If you're applying for a grant that you really want, like more-than-anything-in-the-world want, then make sure you have an "In Case of Rejection" document ready to go. Write down whatever will make you feel better in the moment. If you get accepted, you'll be able to open up those documents and have a good laugh. But if you get rejected, you'll be thankful to yourself for the uplifting words.


(Another good way to deal with rejection)

2. Plan what you're going to do next.
Having Plan B-Z ready to go at a moment's notice can really help you get through those periods of uncertainty. Don't get me wrong: you need to be flexible and roll with the punches sometimes. But having other opportunities lined up can do a lot to alleviate stress. As previously mentioned, I started looking up different UK-based programs that I could apply for if the Fulbright didn't come through. I also started applying for jobs in education departments on and off Broadway. Part of the reason why I applied for the Fulbright was because of teacher burnout. Regardless of IIE's decision, I knew that I needed to take a break from the classroom -- whether that meant a structured short-term sabbatical or simply pursuing another career path for a little while. Knowing that there were extraordinary jobs out there with non-profit organizations that I adored (Roundabout Theatre Company! Public Theater! Second Stage!) made me feel much more confident about my future.

NOTE: I had a few interviews lined up at the time that I received the Fulbright. I thought about going ahead with them and seeing "where the chips fell." However, I ultimately decided to cancel the interviews. I knew that if I received a job offer on Broadway, I would have been tormented by what to do -- regardless of how long I'd dreamed about the Fulbright. Having more options doesn't necessarily make your life better. In fact, according to researcher Barry Schwartz (and his book The Paradox of Choice: Why More is Less), "decision fatigue" can be a key part of our unhappiness. So if you end up getting what you want, close out all other options and commit!

3. Find another source of excitement.
You want to have a "sure thing" in your back pocket that will a) require tons of planning and b) still get you excited during the toughest times. For me, that was my summer trip to Ireland and the UK. Whenever I found myself dwelling on the Fulbright, I would invest another few hours into trip planning. Every time I received an email from an artist that I deeply admired, I'd get a little "buzz" of excitement that would take my mind off of the perpetual waiting. Whenever I felt plagued by the precarious uncertainty of my future, I would buy some travel gear off of Amazon. (That said, shopping has become the pastime to cure all ills this year. I'm usually the most spendthrift person in the world, but this has been the year of the department store spree.) Or I'd download another Lonely Planet guide off of Kindle Unlimited.

My trip was also a great succor for Fulbright anxiety because I knew that, even if they did reject my application, I was definitely going to be traveling to the UK. While my short summer research grant wasn't the extended project of my dreams, it would at least give me a jumping-off point.

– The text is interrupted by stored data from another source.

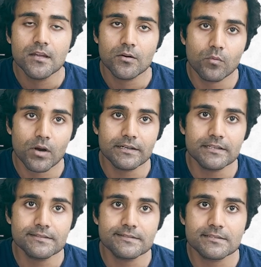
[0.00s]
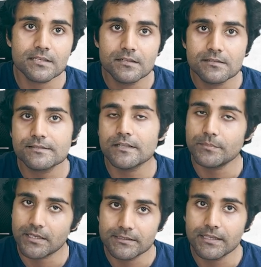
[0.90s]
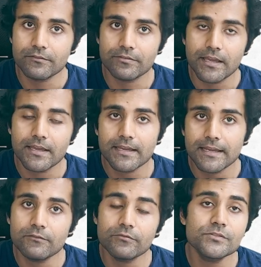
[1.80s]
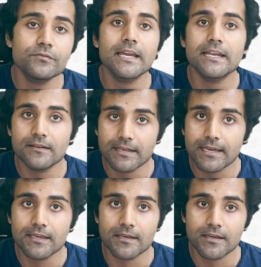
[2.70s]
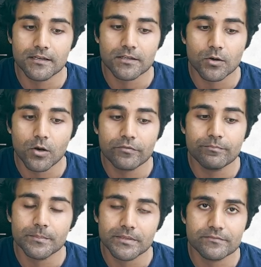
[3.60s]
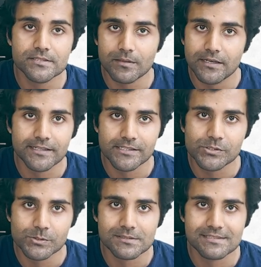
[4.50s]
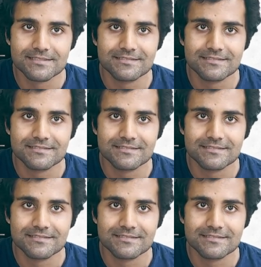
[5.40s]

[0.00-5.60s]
what is some other way in which we can take care of memory visibility issues.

Whenever I became too "wound up" about a possible rejection, that would set my mind at ease for at least a couple of hours.

If there's a grant out there that you REALLY want, the fear of rejection becomes a million times stronger. But don't let that keep you from submitting your application! Instead, make sure that you have a few methods for dealing with the worst case scenario and, if all else fails, remember: you can always apply again next year!

Day Twelve (31 Days of Trip Planning): Booked a free walking tour for my first day in Dublin. I'm always skeptical of tourist attractions, but The Savvy Backpacker insists that walking tours are a good idea, and I trust them. I also alerted all of my banks about my travel plans. Learned my lesson on that one in Las Vegas.